> [WHAT YOU ARE ASKED TO DO]
In your copy of the entries below, keep every word exactly and leave out all images.

**** PROVIDED RECORDS

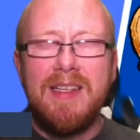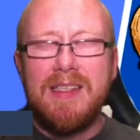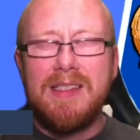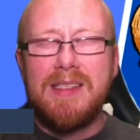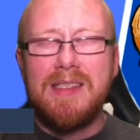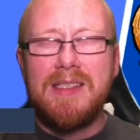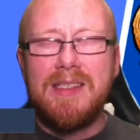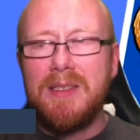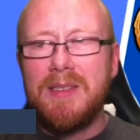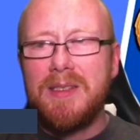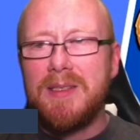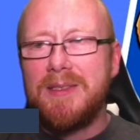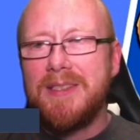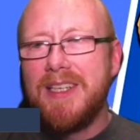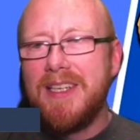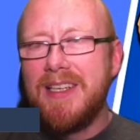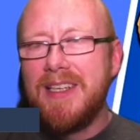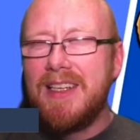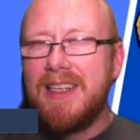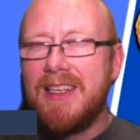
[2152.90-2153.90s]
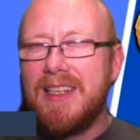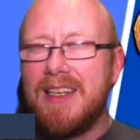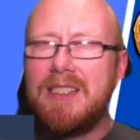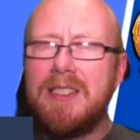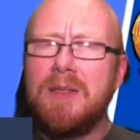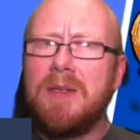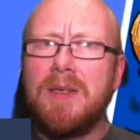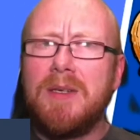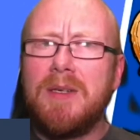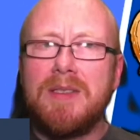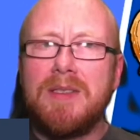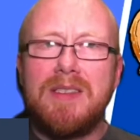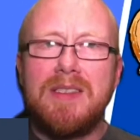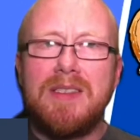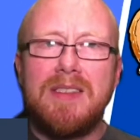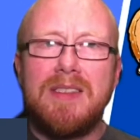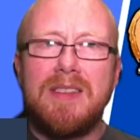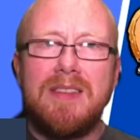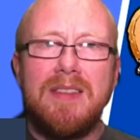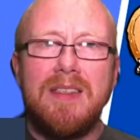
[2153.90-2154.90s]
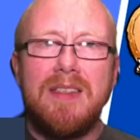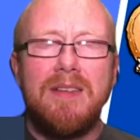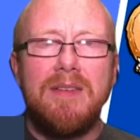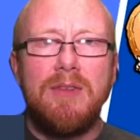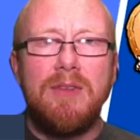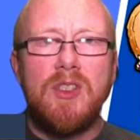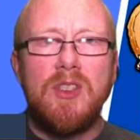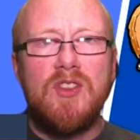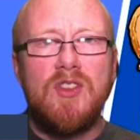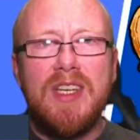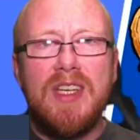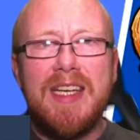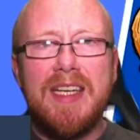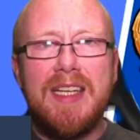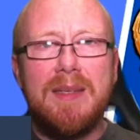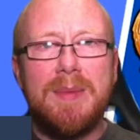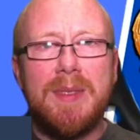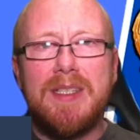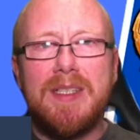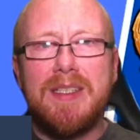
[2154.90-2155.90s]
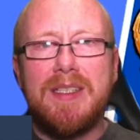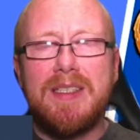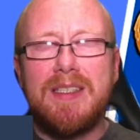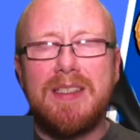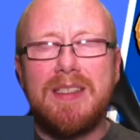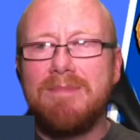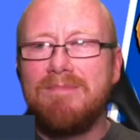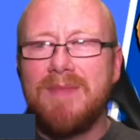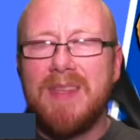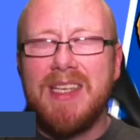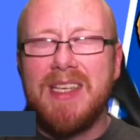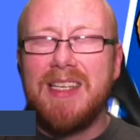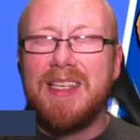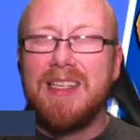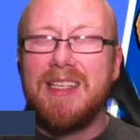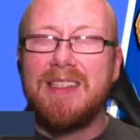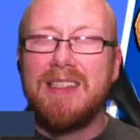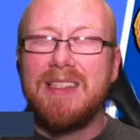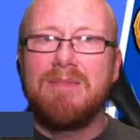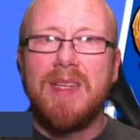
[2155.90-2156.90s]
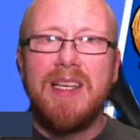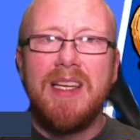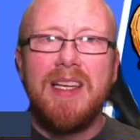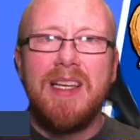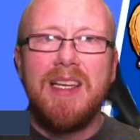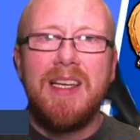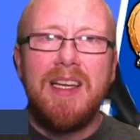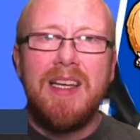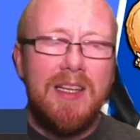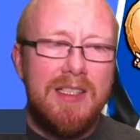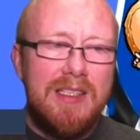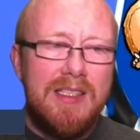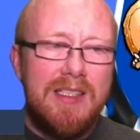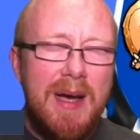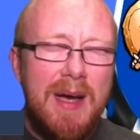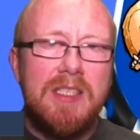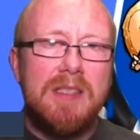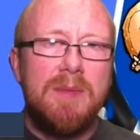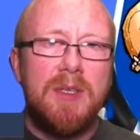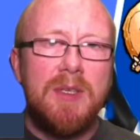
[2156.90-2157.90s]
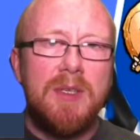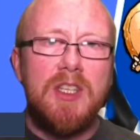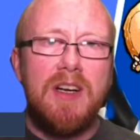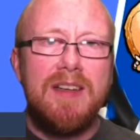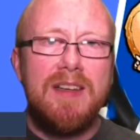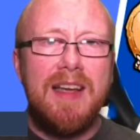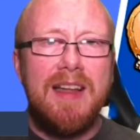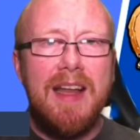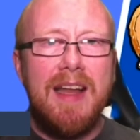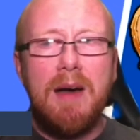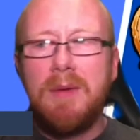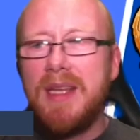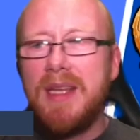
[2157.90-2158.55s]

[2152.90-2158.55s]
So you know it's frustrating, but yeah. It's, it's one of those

********

> [OUTPUT]
[2152.90-2153.90s]
[2153.90-2154.90s]
[2154.90-2155.90s]
[2155.90-2156.90s]
[2156.90-2157.90s]
[2157.90-2158.55s]

[2152.90-2158.55s]
So you know it's frustrating, but yeah. It's, it's one of those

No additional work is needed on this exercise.